As monster theory highlights, monsters are cultural symbols, guarding the borders that society creates to protect its values and norms. Adolescence is the time when one explores and aims at crossing borders to learn the rules of the culture that one will fit into as an adult. Exploring the roles of monsters in coming-of-age narratives and the need to confront and understand the monstrous, this work explores recent developments in the presentation of monsters--such as the vampire, the zombie, and the man-made monster--in maturation narratives, then moves on to discuss monsters inhabiting the psychic landscapes of child characters. Finally, it touches on monsters in science fiction, in which facing the monstrous is a variation of the New World narrative. Discussions of novels by M. R. Carey, Suzanne Collins, Neil Gaiman, Theodora Goss, Daryl Gregory, Sarah Maria Griffin, Seanan McGuire, Stephenie Meyer, Patrick Ness, and Jon Skovron are complemented by analysis of television series, such as Buffy the Vampire Slayer and Westworld.
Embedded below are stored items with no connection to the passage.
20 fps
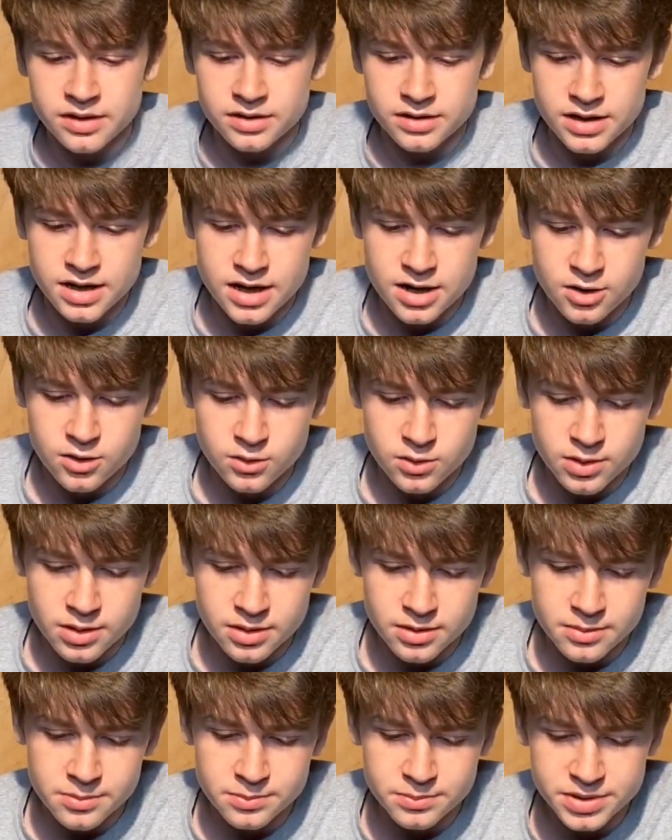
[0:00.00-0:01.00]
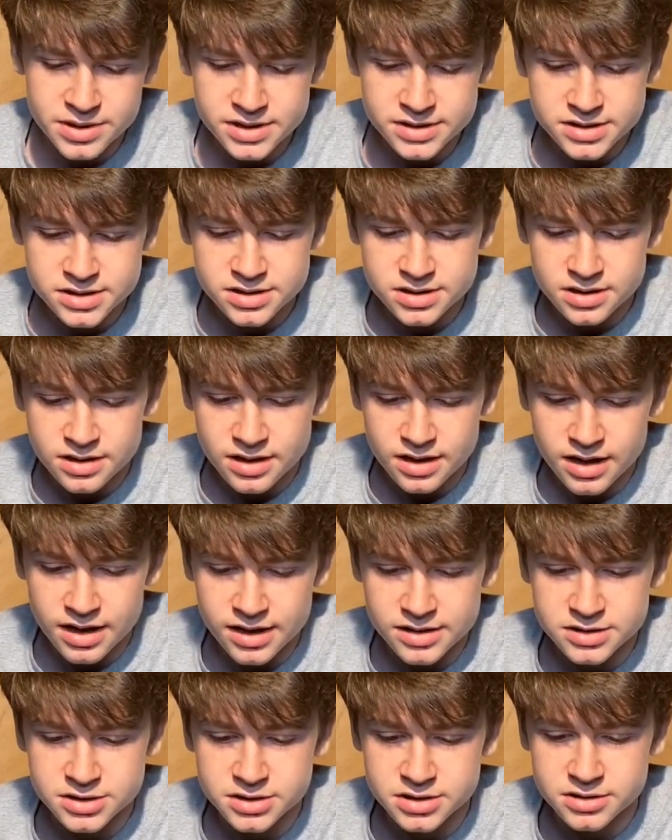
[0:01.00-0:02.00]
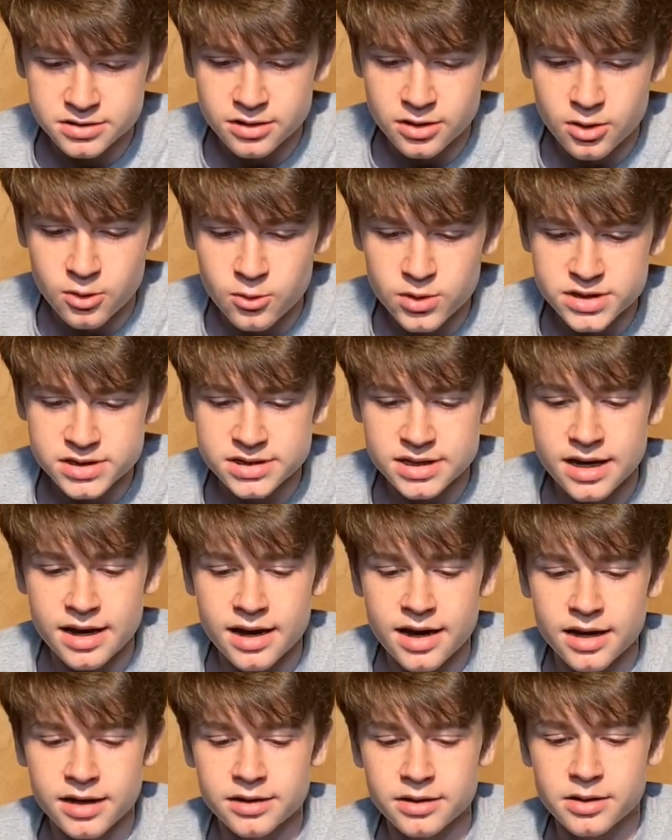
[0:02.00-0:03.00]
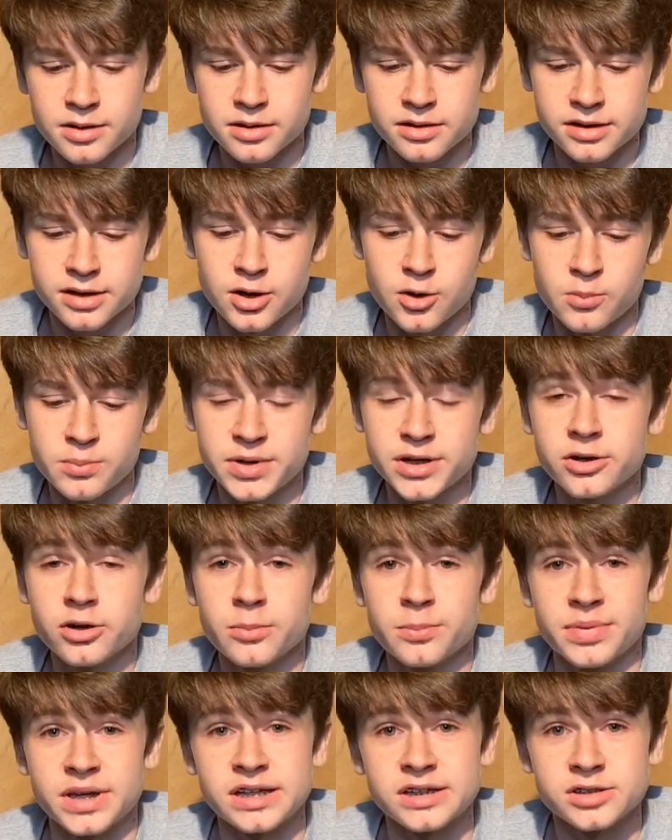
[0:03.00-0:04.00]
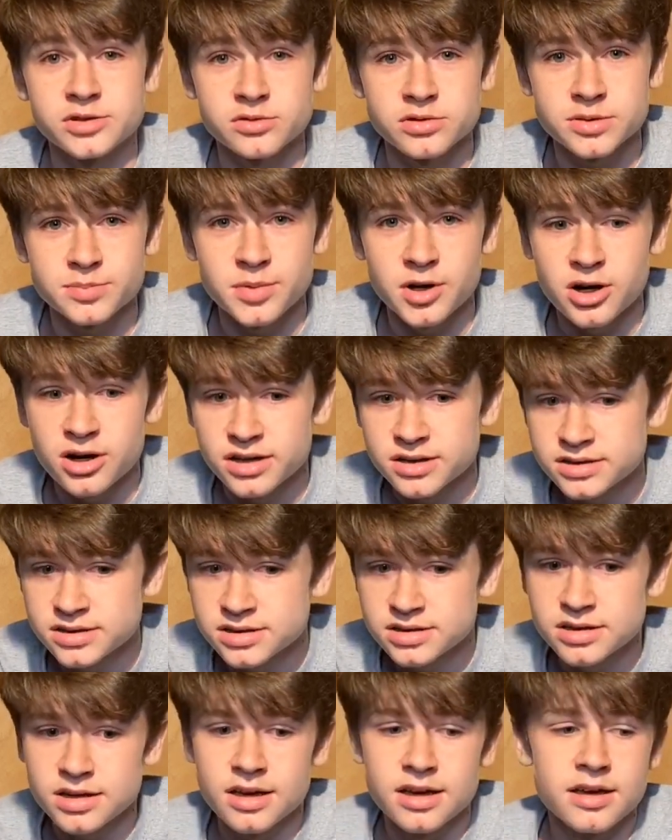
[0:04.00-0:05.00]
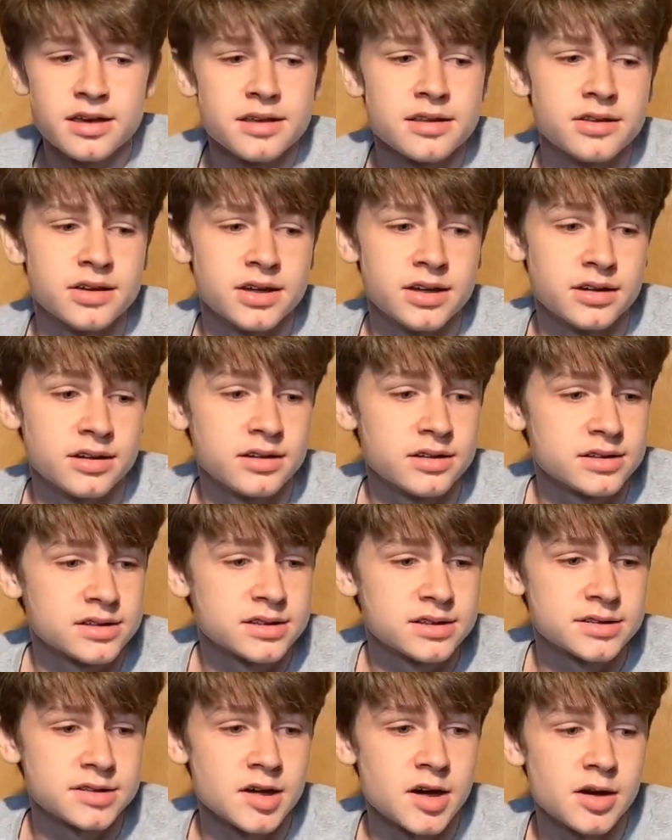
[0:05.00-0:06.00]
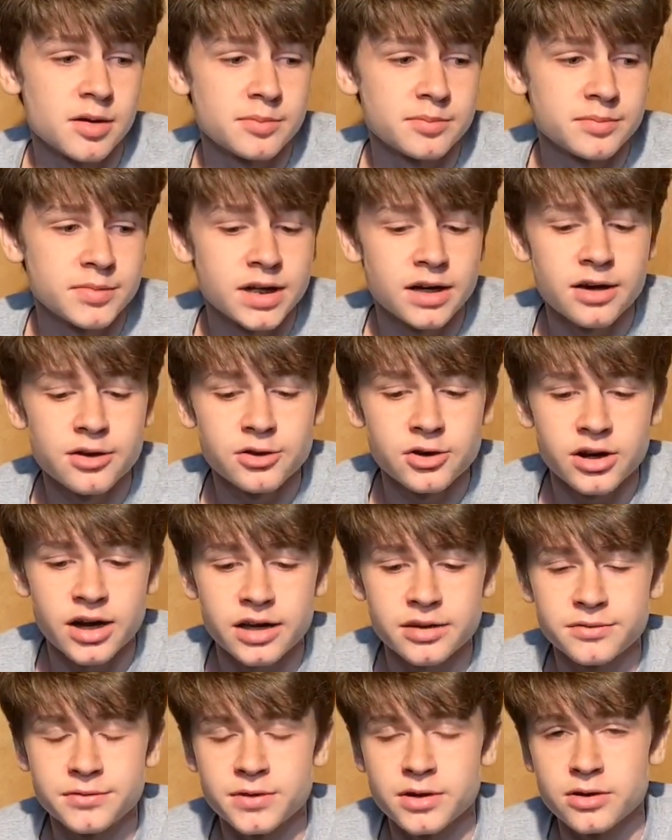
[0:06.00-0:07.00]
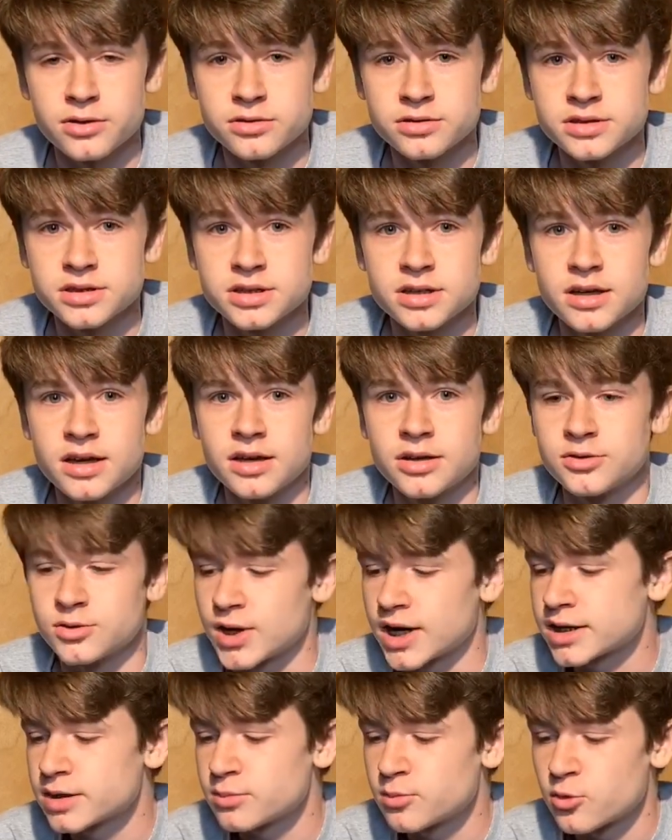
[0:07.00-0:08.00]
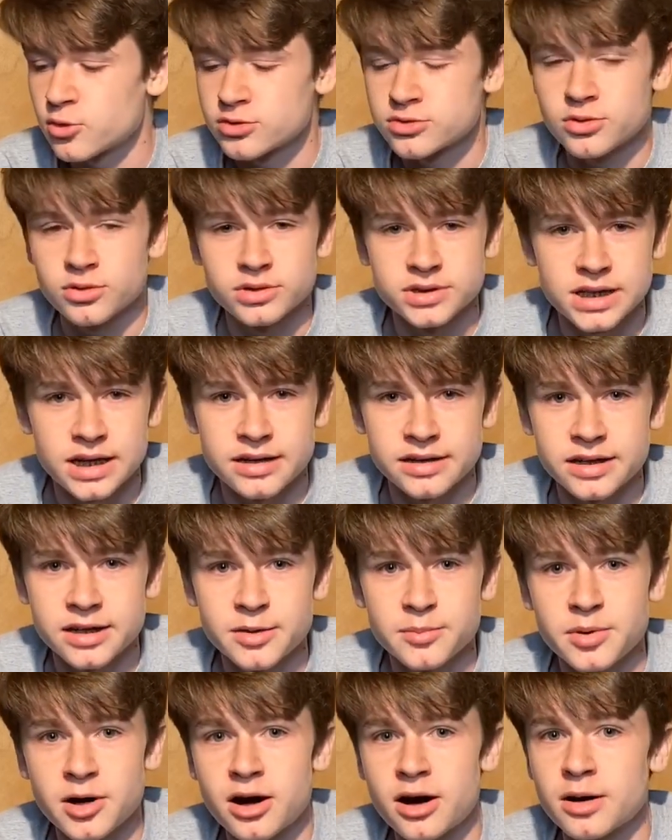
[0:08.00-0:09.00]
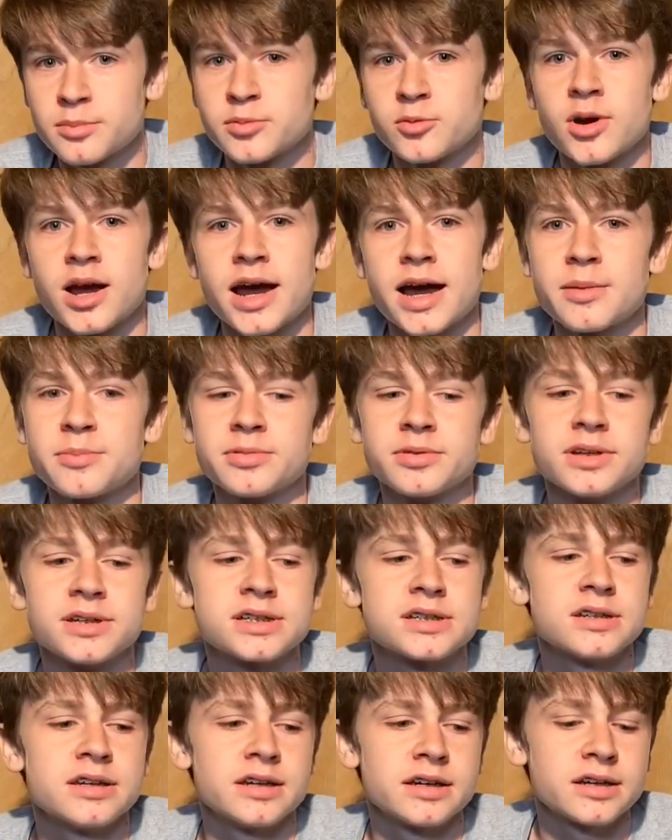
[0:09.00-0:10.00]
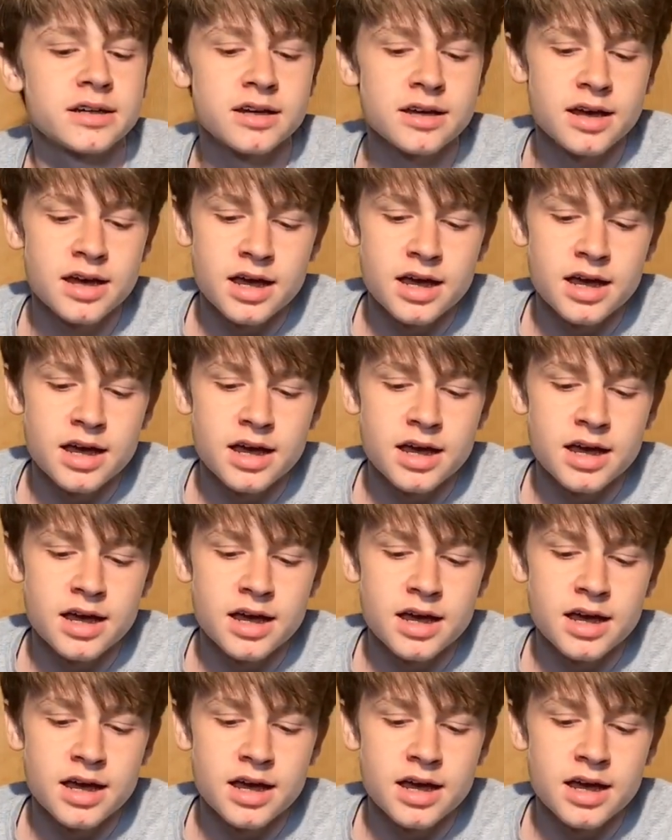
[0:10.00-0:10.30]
Now, Beats has always had, bigger bass response than some other headphones directed more towards like hip hop, rap listening.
Translating and Transmediating Children’s Literature

Author : Anna Kérchy,Björn Sundmark
Publisher : Springer Nature
Page : 337 pages
File Size : 47,5 Mb
Release : 2020-09-30
Category : Literary Criticism
ISBN : 9783030525279

Get Book

Translating and Transmediating Children’s Literature by Anna Kérchy,Björn Sundmark Pdf

From Struwwelpeter to Peter Rabbit, from Alice to Bilbo—this collection of essays shows how the classics of children’s literature have been transformed across languages, genres, and diverse media forms. This book argues that translation regularly involves transmediation—the telling of a story across media and vice versa—and that transmediation is a specific form of translation. Beyond the classic examples, the book also takes the reader on a worldwide tour, and examines, among other things, the role of Soviet science fiction in North Korea, the ethical uses of Lego Star Wars in a Brazilian context, and the history of Latin translation in children’s literature. Bringing together scholars from more than a dozen countries and language backgrounds, these cross-disciplinary essays focus on regularly overlooked transmediation practices and terminology, such as book cover art, trans-sensory storytelling, écart, enfreakment, foreignizing domestication, and intra-cultural transformation.